CBN Communiqué No. 96 of the MPC Meeting, July 21-22, 2014

By InvestAdvocate

Lagos (INVESTADVOCATE)-The Monetary Policy Committee (MPC) met on July 21 and 22, 2014 against the backdrop of continuing QE3 tapering by the U.S Federal Reserve which has resulted in the slowing of inflows to emerging markets and frontier economies; and the attendant uncertainties in the outlook for monetary policy and financial stability in the posttapering period.

The meeting was attended by 10 members. A new member, Prof. Dahiru Hassan Balami, whose appointment had recently been confirmed by the Senate, was also in attendance. The Committee deliberated on key external and domestic economic developments and considered the Banking Stability Report since the MPC meeting of May 2014 as well as the outlook for the rest of the year.

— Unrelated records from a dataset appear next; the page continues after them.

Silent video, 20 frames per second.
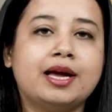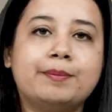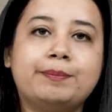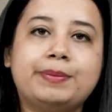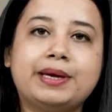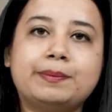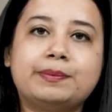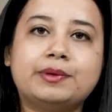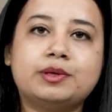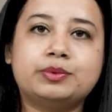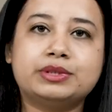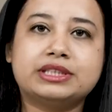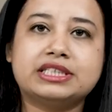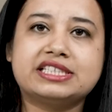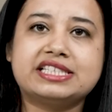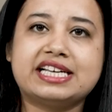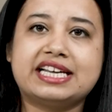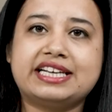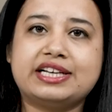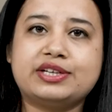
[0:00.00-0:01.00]
People with a
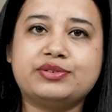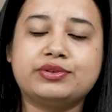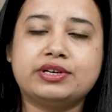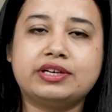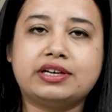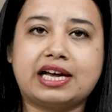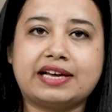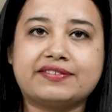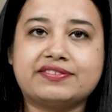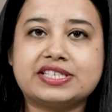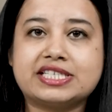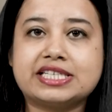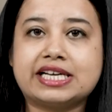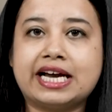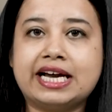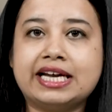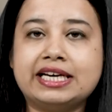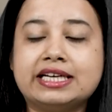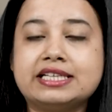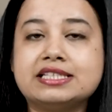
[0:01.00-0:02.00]
sedentary
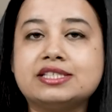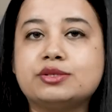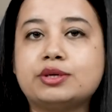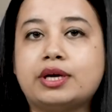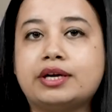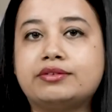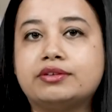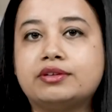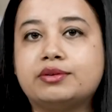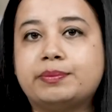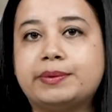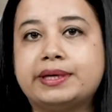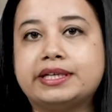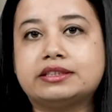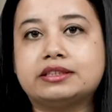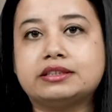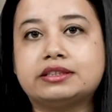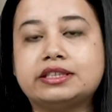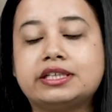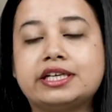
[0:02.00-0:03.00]
lifestyle and central
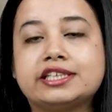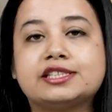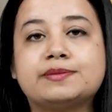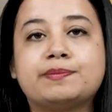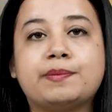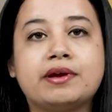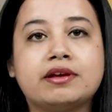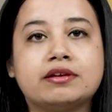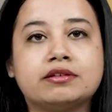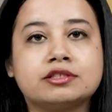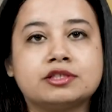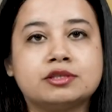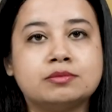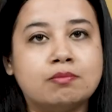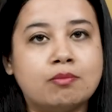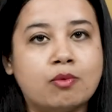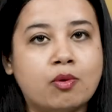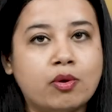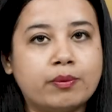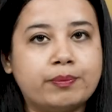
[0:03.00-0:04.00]
obesity experience
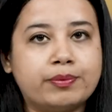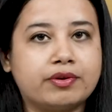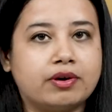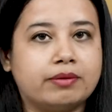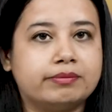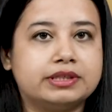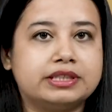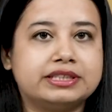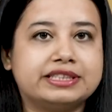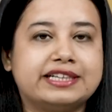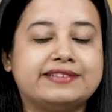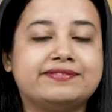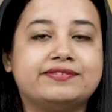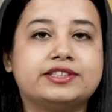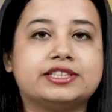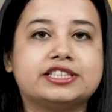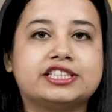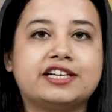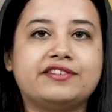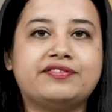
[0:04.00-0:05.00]
more prominent
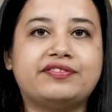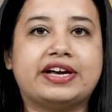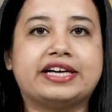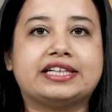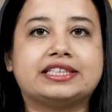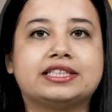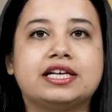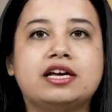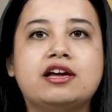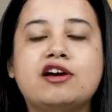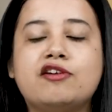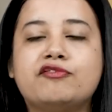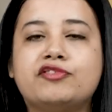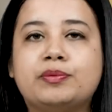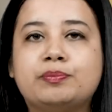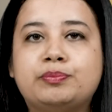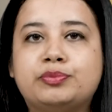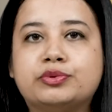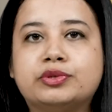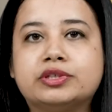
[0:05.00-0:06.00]
adverse effects
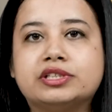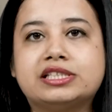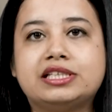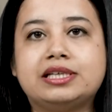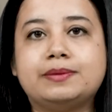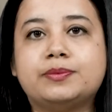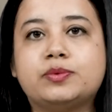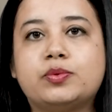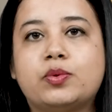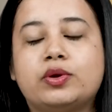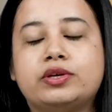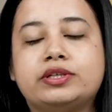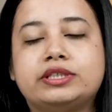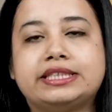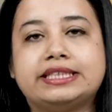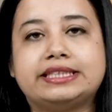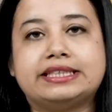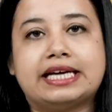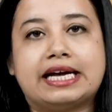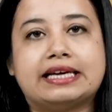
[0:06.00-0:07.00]
from poor sleep
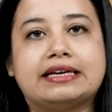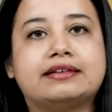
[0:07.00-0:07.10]
quality than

The global monetary policy environment appears to be further complicated by risks posed by continued currency crisis and fragility in Europe, geo-political tensions in the Middle East and a number of emerging and developing economies. Domestically, the policy challenges remain. These include the uptick in inflation, anticipated increased spending towards the general elections and the possible effects of US tapering on the domestic market.

International Economic Developments

The Committee noted that the rebound in global economic activity strengthened in the first half of 2014; although at levels lower than previously projected. The tapered growth arose mainly from the emerging and developing economies owing to the rising real interest rates and geo-political crisis.

On the whole, the effects of the global financial crisis have continued to wane even as the issues of rising income inequality, unemployment and poverty appear to be gaining prominence; engaging the attention of the monetary authorities. These latest projections indicate that the euro area is gradually coming out of recession, as growth projection for 2014 is positive for all member countries albeit with significant variation.

Growth is expected to be stronger in the core EU countries while high debt and financial fragmentation continue to weigh on aggregate domestic demand in the peripheral countries. For the entire euro zone, there is a risk of low inflation or outright deflation which could result in higher real interest rates that may constrain output expansion.

In the emerging and developing economies, growth is projected at 5.0 per cent in 2014 from 4.7 per cent in 2013, buoyed by stronger external demand from the advanced countries.

The key downside risks in the developing and emerging economies include: political uncertainty, exchange rate realignment in response to changing fundamentals, further monetary tightening to address emerging currency crisis, and tighter external financing conditions arising from the rapid normalization of the US monetary policy.

Inflation is projected to remain subdued in 2014 and 2015, partly reflecting the significant output gaps in the developed economies, weaker domestic demand in developing and emerging economies, and sliding commodity prices, especially fuels and food.

In the advanced economies, inflation is currently below target and its return to the long run trend could take a while due to the slow pace of economic recovery. Likely depreciation in currencies, domestic demand pressure, and capacity constraints could pose upside risks to inflation in the emerging market economies.